# Task brief
Transcribe everything in the listing as written, and let no image into the copy.

=== Study material ===

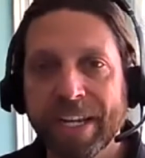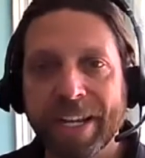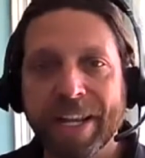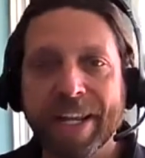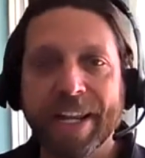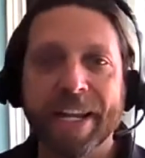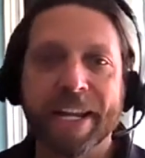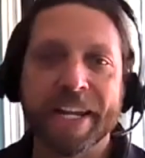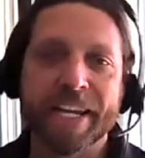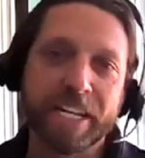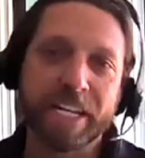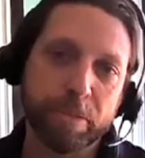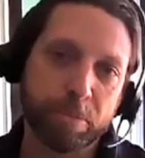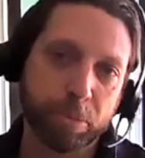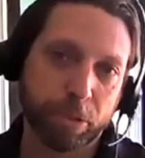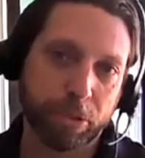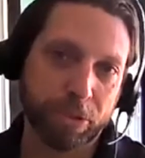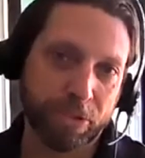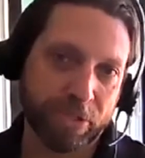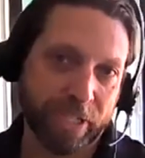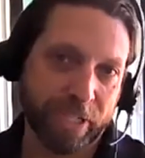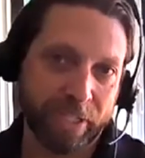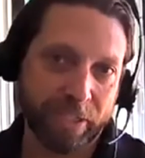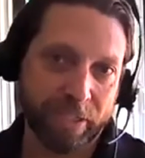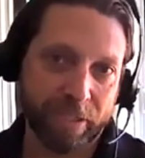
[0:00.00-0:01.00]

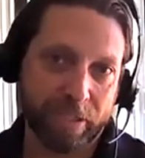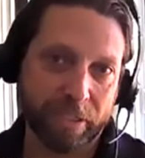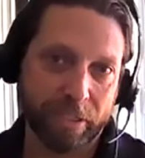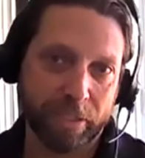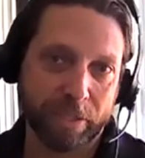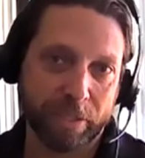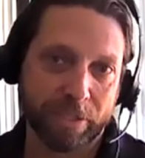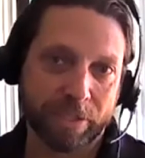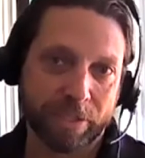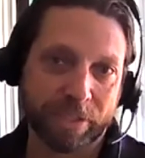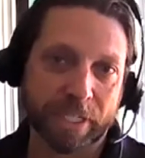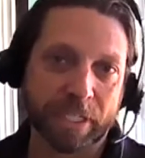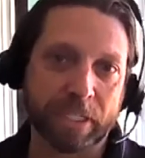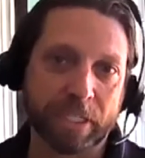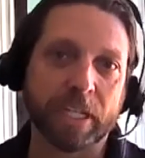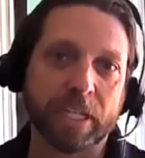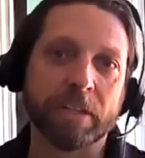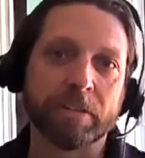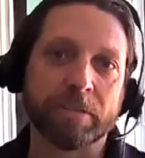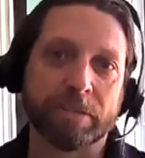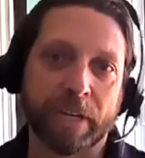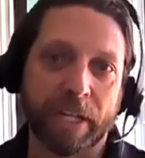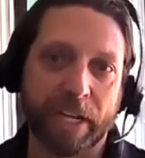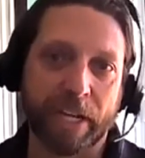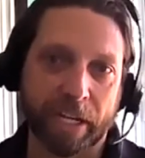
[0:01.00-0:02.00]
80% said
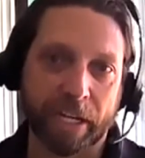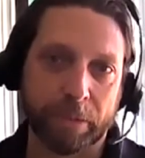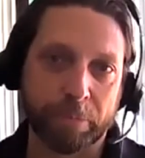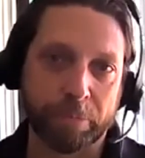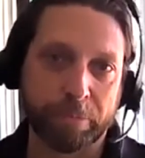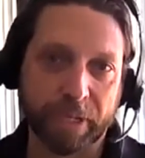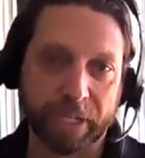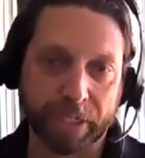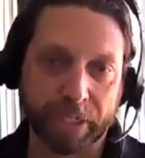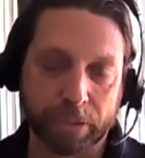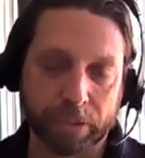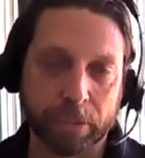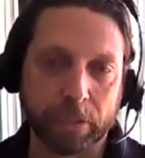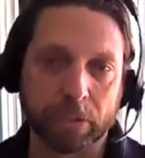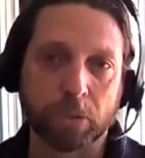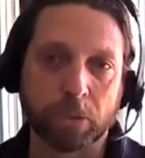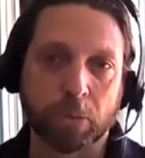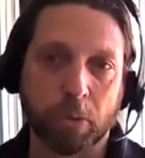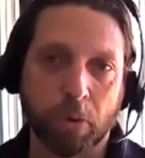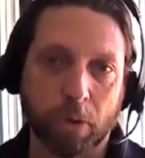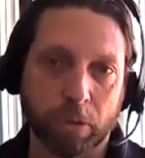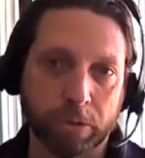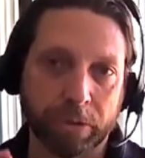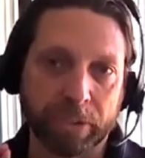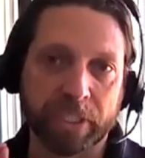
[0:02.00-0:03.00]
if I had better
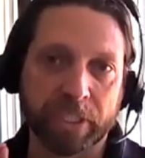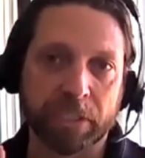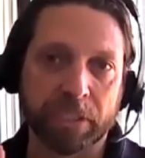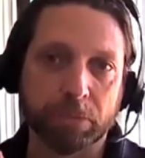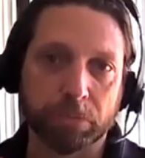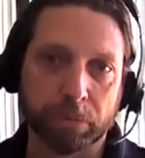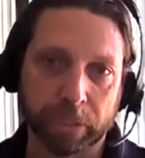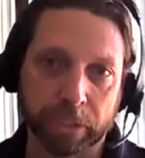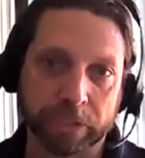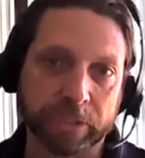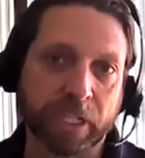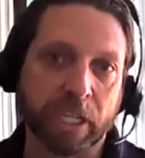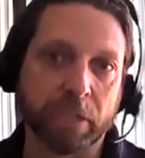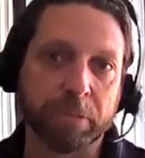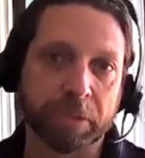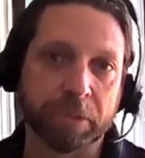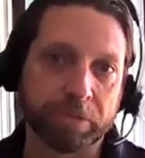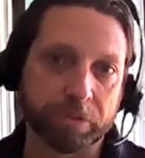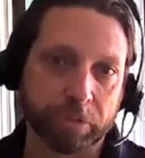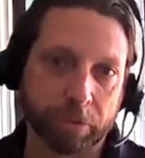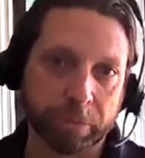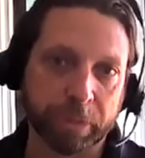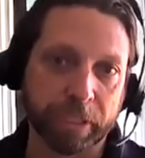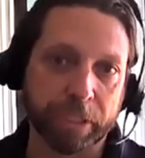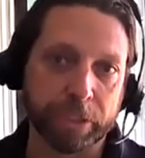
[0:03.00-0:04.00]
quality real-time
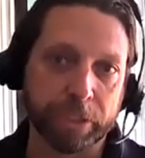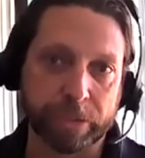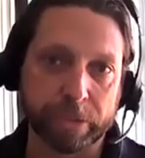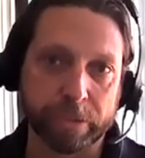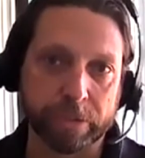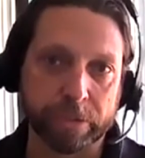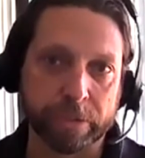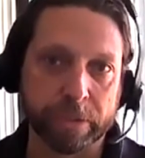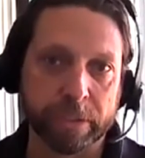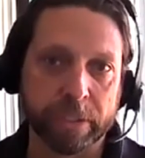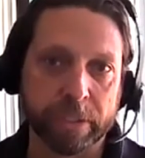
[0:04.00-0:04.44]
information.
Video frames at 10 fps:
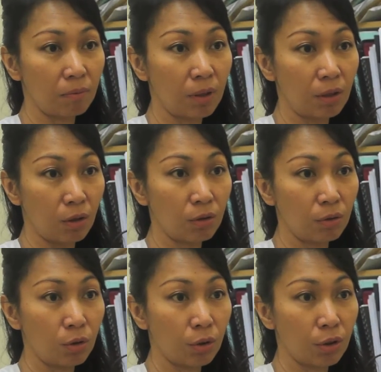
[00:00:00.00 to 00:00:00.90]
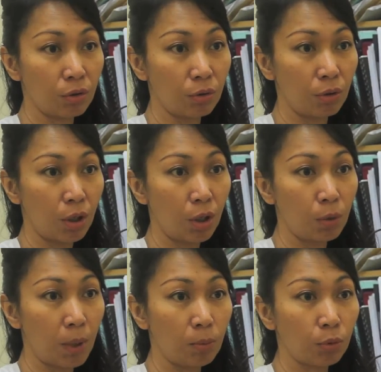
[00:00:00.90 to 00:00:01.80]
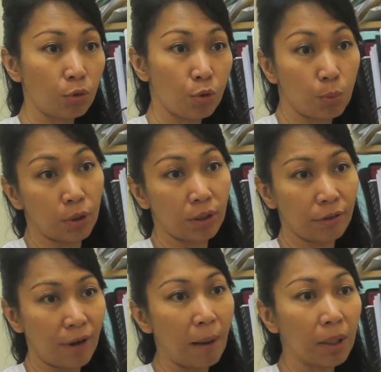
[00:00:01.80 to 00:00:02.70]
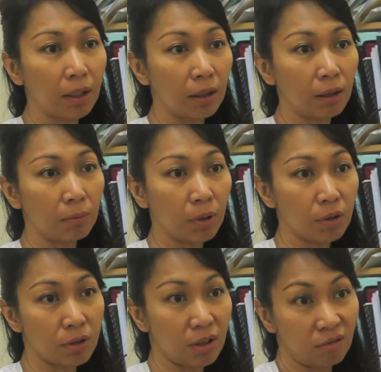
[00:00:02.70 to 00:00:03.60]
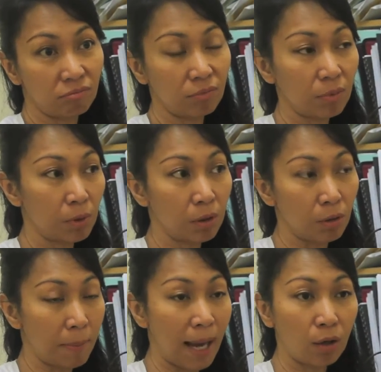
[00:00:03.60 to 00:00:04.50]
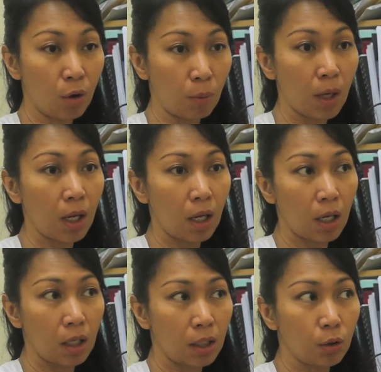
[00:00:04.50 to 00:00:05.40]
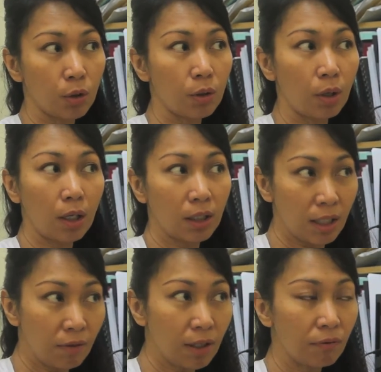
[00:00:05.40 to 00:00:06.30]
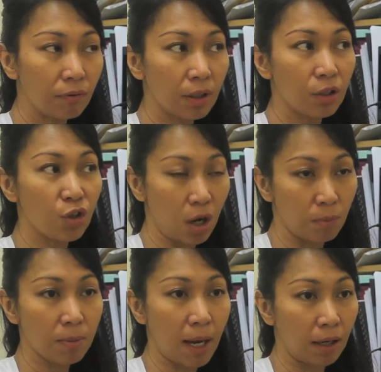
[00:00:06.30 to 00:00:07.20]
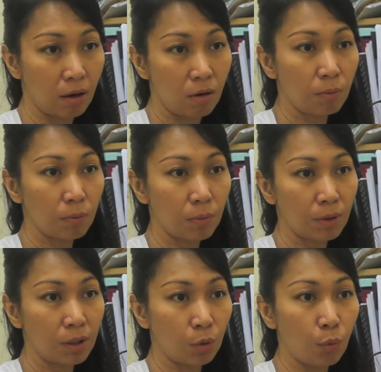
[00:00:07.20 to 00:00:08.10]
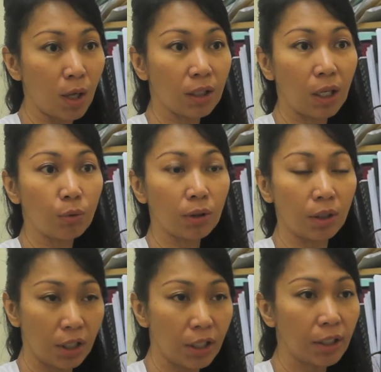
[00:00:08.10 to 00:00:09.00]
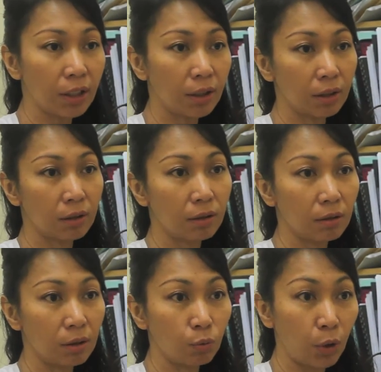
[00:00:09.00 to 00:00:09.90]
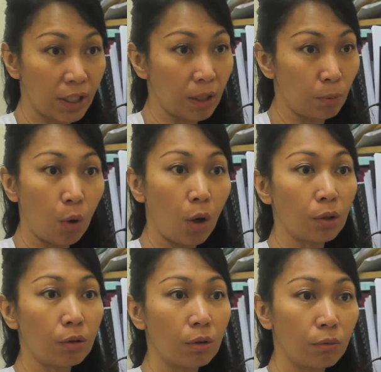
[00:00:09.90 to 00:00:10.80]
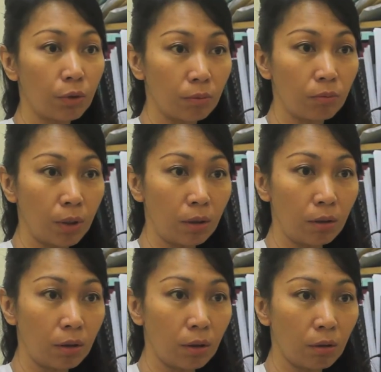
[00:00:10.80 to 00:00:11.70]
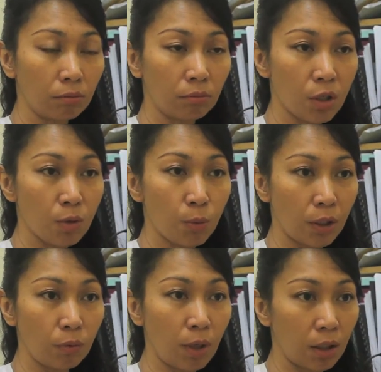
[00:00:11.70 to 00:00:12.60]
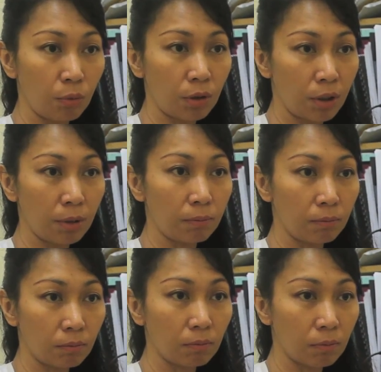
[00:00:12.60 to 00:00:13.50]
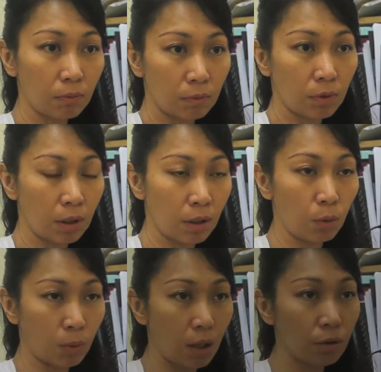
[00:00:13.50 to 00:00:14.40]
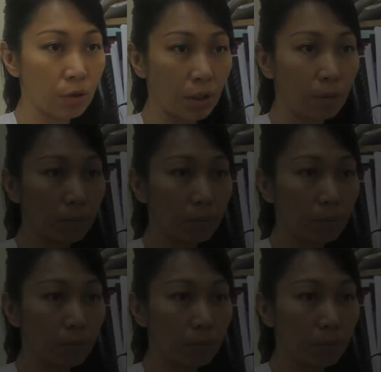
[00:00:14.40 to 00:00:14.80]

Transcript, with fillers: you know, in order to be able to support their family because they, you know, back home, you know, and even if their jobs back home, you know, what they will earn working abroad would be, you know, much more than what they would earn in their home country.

===

# Exercise output
[0:00.00-0:01.00]

[0:01.00-0:02.00]
80% said
[0:02.00-0:03.00]
if I had better
[0:03.00-0:04.00]
quality real-time
[0:04.00-0:04.44]
information.
Video frames at 10 fps:
[00:00:00.00 to 00:00:00.90]
[00:00:00.90 to 00:00:01.80]
[00:00:01.80 to 00:00:02.70]
[00:00:02.70 to 00:00:03.60]
[00:00:03.60 to 00:00:04.50]
[00:00:04.50 to 00:00:05.40]
[00:00:05.40 to 00:00:06.30]
[00:00:06.30 to 00:00:07.20]
[00:00:07.20 to 00:00:08.10]
[00:00:08.10 to 00:00:09.00]
[00:00:09.00 to 00:00:09.90]
[00:00:09.90 to 00:00:10.80]
[00:00:10.80 to 00:00:11.70]
[00:00:11.70 to 00:00:12.60]
[00:00:12.60 to 00:00:13.50]
[00:00:13.50 to 00:00:14.40]
[00:00:14.40 to 00:00:14.80]

Transcript, with fillers: you know, in order to be able to support their family because they, you know, back home, you know, and even if their jobs back home, you know, what they will earn working abroad would be, you know, much more than what they would earn in their home country.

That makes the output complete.